THE TASK
Please retype exactly the lines from the one containing "[0:00.00-0:01.00]" through the end of the records, leaving out the pictures.

INFORMATION SUPPLIED
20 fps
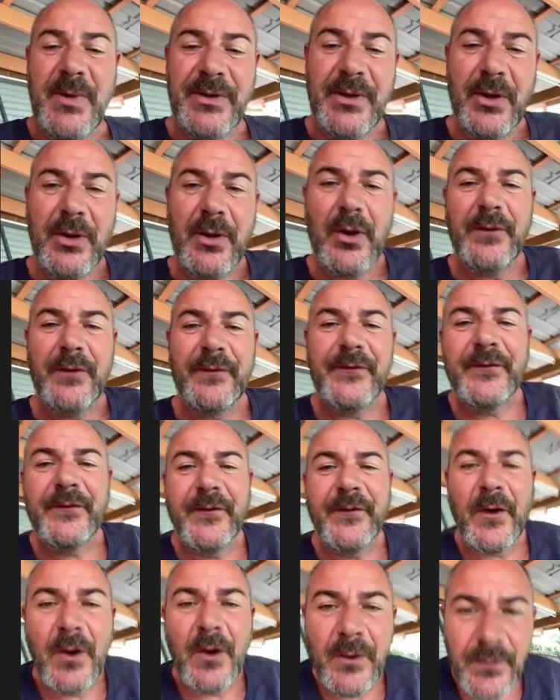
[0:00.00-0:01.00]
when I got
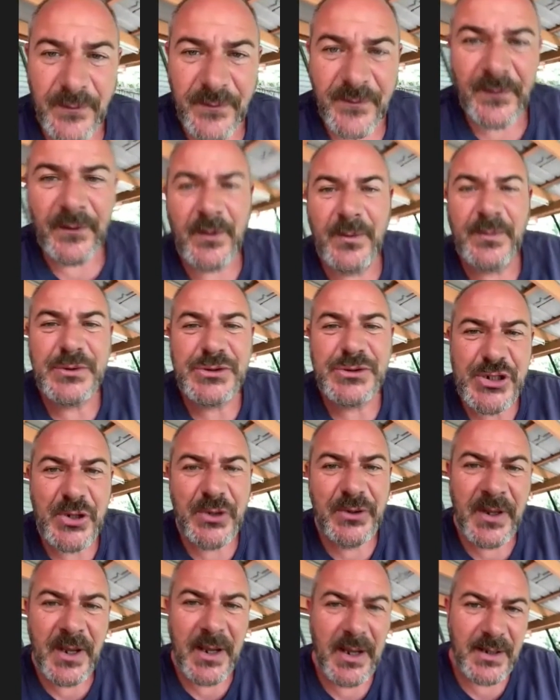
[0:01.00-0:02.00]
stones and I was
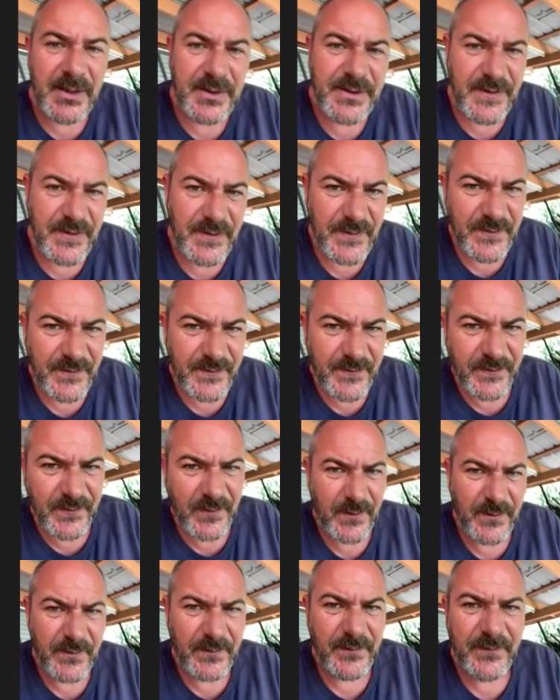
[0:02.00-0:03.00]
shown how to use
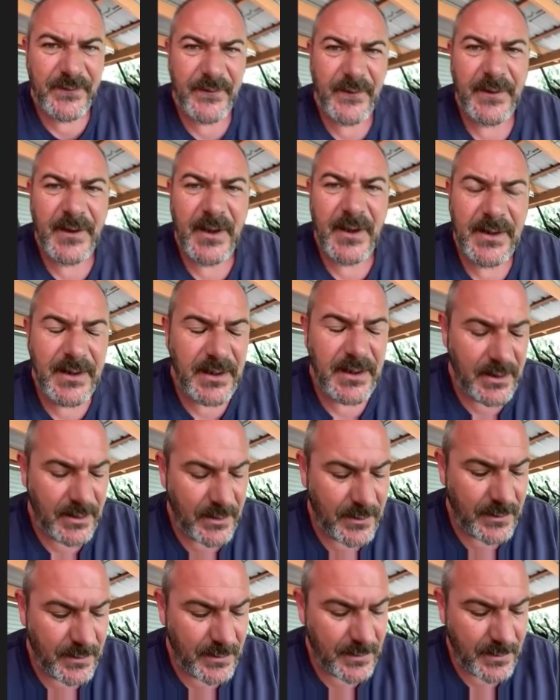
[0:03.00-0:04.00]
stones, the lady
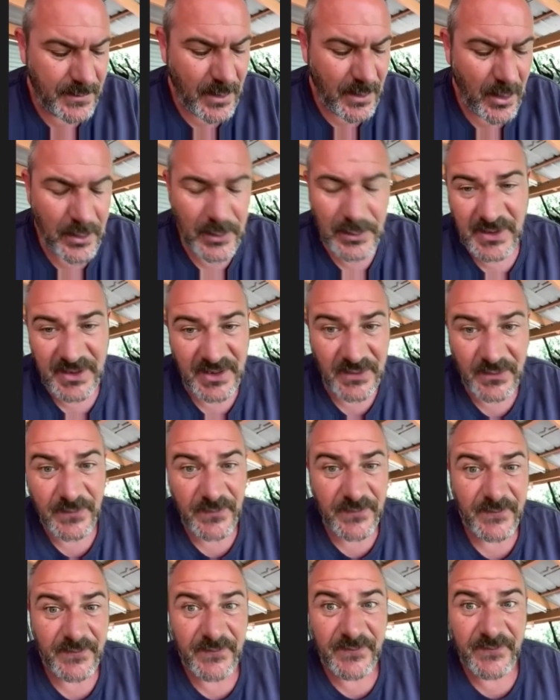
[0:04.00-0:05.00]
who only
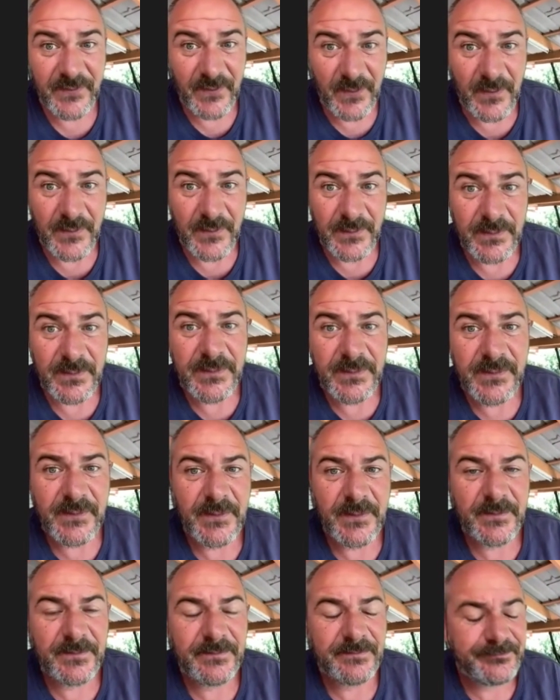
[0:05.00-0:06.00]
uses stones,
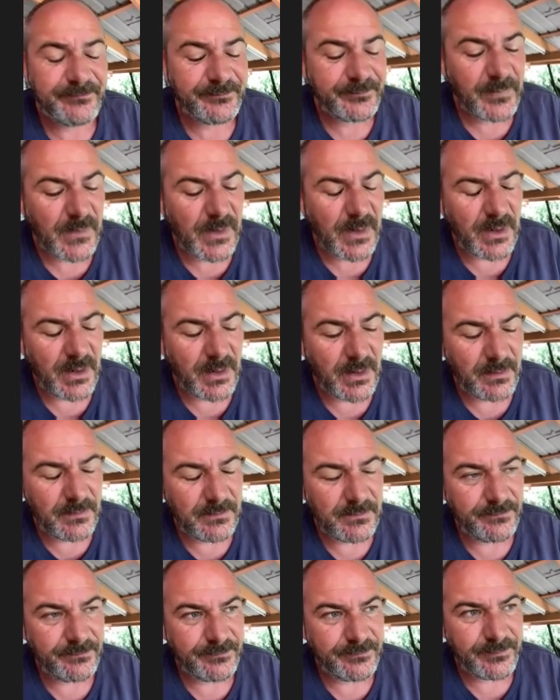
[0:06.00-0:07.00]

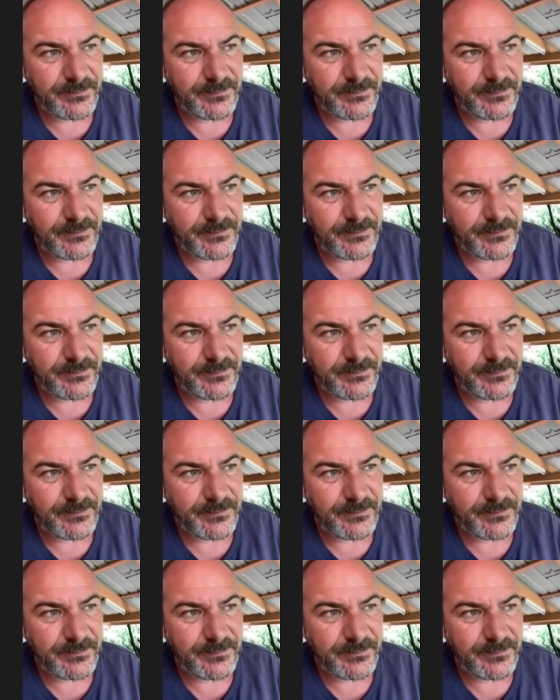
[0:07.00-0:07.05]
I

EXPECTED OUTPUT
[0:00.00-0:01.00]
when I got
[0:01.00-0:02.00]
stones and I was
[0:02.00-0:03.00]
shown how to use
[0:03.00-0:04.00]
stones, the lady
[0:04.00-0:05.00]
who only
[0:05.00-0:06.00]
uses stones,
[0:06.00-0:07.00]

[0:07.00-0:07.05]
I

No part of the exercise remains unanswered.